START Supplied records

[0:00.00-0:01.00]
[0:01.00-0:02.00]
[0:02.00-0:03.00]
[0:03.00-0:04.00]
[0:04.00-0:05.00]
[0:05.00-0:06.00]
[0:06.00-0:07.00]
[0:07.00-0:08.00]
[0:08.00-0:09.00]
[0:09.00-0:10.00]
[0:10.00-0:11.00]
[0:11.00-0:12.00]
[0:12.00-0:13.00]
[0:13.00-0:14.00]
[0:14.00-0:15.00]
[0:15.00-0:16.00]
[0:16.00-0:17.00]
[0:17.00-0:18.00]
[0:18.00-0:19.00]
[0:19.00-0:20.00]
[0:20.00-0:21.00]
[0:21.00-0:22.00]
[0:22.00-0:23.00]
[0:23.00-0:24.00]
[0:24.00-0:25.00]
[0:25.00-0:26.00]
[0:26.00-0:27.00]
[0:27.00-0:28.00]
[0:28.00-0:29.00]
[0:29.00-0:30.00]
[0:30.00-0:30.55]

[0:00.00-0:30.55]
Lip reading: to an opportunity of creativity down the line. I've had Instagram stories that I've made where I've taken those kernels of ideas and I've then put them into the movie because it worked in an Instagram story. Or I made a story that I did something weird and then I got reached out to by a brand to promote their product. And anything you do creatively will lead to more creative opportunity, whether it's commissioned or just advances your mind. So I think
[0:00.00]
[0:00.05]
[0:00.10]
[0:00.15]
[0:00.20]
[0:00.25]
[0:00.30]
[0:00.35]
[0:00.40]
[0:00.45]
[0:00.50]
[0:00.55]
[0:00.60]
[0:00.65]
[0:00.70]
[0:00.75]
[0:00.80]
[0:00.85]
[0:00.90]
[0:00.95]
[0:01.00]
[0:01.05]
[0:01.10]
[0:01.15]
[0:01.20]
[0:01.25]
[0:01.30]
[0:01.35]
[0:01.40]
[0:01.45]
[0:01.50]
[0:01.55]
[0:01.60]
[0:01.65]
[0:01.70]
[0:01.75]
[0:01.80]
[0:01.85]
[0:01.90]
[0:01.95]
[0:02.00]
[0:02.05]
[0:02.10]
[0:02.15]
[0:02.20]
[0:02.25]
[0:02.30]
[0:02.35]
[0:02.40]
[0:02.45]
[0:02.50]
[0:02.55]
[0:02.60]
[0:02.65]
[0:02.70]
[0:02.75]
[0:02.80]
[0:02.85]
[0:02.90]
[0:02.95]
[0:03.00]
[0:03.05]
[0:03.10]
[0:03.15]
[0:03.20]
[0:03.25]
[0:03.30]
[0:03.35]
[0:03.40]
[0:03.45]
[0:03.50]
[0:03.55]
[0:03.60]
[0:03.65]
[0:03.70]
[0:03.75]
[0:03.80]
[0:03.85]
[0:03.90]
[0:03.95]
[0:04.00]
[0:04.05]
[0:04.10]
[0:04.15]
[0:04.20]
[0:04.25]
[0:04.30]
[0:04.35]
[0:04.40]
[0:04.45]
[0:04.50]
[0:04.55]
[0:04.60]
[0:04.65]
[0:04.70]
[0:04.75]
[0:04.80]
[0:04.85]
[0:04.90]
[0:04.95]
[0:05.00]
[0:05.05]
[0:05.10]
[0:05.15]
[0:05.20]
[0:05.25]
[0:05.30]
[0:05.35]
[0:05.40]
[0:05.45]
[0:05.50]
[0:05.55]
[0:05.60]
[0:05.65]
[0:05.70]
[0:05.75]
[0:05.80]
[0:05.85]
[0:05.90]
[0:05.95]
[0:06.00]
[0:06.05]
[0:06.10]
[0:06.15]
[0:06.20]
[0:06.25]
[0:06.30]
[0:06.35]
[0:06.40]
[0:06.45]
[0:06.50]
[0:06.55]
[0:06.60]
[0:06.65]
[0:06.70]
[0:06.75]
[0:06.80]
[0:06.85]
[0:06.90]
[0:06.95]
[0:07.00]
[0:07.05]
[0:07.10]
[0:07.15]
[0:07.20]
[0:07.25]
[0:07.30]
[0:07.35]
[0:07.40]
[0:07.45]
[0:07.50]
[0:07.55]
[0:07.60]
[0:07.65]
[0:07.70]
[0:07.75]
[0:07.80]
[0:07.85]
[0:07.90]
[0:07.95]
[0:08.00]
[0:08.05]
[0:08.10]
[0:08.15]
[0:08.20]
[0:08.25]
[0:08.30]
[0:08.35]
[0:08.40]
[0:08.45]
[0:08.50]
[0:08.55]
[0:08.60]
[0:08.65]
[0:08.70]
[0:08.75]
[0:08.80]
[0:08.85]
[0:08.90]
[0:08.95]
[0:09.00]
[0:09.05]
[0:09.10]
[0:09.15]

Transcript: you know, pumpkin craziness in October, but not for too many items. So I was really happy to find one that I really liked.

END Supplied records

Task - The full set of records should be duplicated exactly.

Solution to this task -
[0:00.00-0:01.00]
[0:01.00-0:02.00]
[0:02.00-0:03.00]
[0:03.00-0:04.00]
[0:04.00-0:05.00]
[0:05.00-0:06.00]
[0:06.00-0:07.00]
[0:07.00-0:08.00]
[0:08.00-0:09.00]
[0:09.00-0:10.00]
[0:10.00-0:11.00]
[0:11.00-0:12.00]
[0:12.00-0:13.00]
[0:13.00-0:14.00]
[0:14.00-0:15.00]
[0:15.00-0:16.00]
[0:16.00-0:17.00]
[0:17.00-0:18.00]
[0:18.00-0:19.00]
[0:19.00-0:20.00]
[0:20.00-0:21.00]
[0:21.00-0:22.00]
[0:22.00-0:23.00]
[0:23.00-0:24.00]
[0:24.00-0:25.00]
[0:25.00-0:26.00]
[0:26.00-0:27.00]
[0:27.00-0:28.00]
[0:28.00-0:29.00]
[0:29.00-0:30.00]
[0:30.00-0:30.55]

[0:00.00-0:30.55]
Lip reading: to an opportunity of creativity down the line. I've had Instagram stories that I've made where I've taken those kernels of ideas and I've then put them into the movie because it worked in an Instagram story. Or I made a story that I did something weird and then I got reached out to by a brand to promote their product. And anything you do creatively will lead to more creative opportunity, whether it's commissioned or just advances your mind. So I think
[0:00.00]
[0:00.05]
[0:00.10]
[0:00.15]
[0:00.20]
[0:00.25]
[0:00.30]
[0:00.35]
[0:00.40]
[0:00.45]
[0:00.50]
[0:00.55]
[0:00.60]
[0:00.65]
[0:00.70]
[0:00.75]
[0:00.80]
[0:00.85]
[0:00.90]
[0:00.95]
[0:01.00]
[0:01.05]
[0:01.10]
[0:01.15]
[0:01.20]
[0:01.25]
[0:01.30]
[0:01.35]
[0:01.40]
[0:01.45]
[0:01.50]
[0:01.55]
[0:01.60]
[0:01.65]
[0:01.70]
[0:01.75]
[0:01.80]
[0:01.85]
[0:01.90]
[0:01.95]
[0:02.00]
[0:02.05]
[0:02.10]
[0:02.15]
[0:02.20]
[0:02.25]
[0:02.30]
[0:02.35]
[0:02.40]
[0:02.45]
[0:02.50]
[0:02.55]
[0:02.60]
[0:02.65]
[0:02.70]
[0:02.75]
[0:02.80]
[0:02.85]
[0:02.90]
[0:02.95]
[0:03.00]
[0:03.05]
[0:03.10]
[0:03.15]
[0:03.20]
[0:03.25]
[0:03.30]
[0:03.35]
[0:03.40]
[0:03.45]
[0:03.50]
[0:03.55]
[0:03.60]
[0:03.65]
[0:03.70]
[0:03.75]
[0:03.80]
[0:03.85]
[0:03.90]
[0:03.95]
[0:04.00]
[0:04.05]
[0:04.10]
[0:04.15]
[0:04.20]
[0:04.25]
[0:04.30]
[0:04.35]
[0:04.40]
[0:04.45]
[0:04.50]
[0:04.55]
[0:04.60]
[0:04.65]
[0:04.70]
[0:04.75]
[0:04.80]
[0:04.85]
[0:04.90]
[0:04.95]
[0:05.00]
[0:05.05]
[0:05.10]
[0:05.15]
[0:05.20]
[0:05.25]
[0:05.30]
[0:05.35]
[0:05.40]
[0:05.45]
[0:05.50]
[0:05.55]
[0:05.60]
[0:05.65]
[0:05.70]
[0:05.75]
[0:05.80]
[0:05.85]
[0:05.90]
[0:05.95]
[0:06.00]
[0:06.05]
[0:06.10]
[0:06.15]
[0:06.20]
[0:06.25]
[0:06.30]
[0:06.35]
[0:06.40]
[0:06.45]
[0:06.50]
[0:06.55]
[0:06.60]
[0:06.65]
[0:06.70]
[0:06.75]
[0:06.80]
[0:06.85]
[0:06.90]
[0:06.95]
[0:07.00]
[0:07.05]
[0:07.10]
[0:07.15]
[0:07.20]
[0:07.25]
[0:07.30]
[0:07.35]
[0:07.40]
[0:07.45]
[0:07.50]
[0:07.55]
[0:07.60]
[0:07.65]
[0:07.70]
[0:07.75]
[0:07.80]
[0:07.85]
[0:07.90]
[0:07.95]
[0:08.00]
[0:08.05]
[0:08.10]
[0:08.15]
[0:08.20]
[0:08.25]
[0:08.30]
[0:08.35]
[0:08.40]
[0:08.45]
[0:08.50]
[0:08.55]
[0:08.60]
[0:08.65]
[0:08.70]
[0:08.75]
[0:08.80]
[0:08.85]
[0:08.90]
[0:08.95]
[0:09.00]
[0:09.05]
[0:09.10]
[0:09.15]

Transcript: you know, pumpkin craziness in October, but not for too many items. So I was really happy to find one that I really liked.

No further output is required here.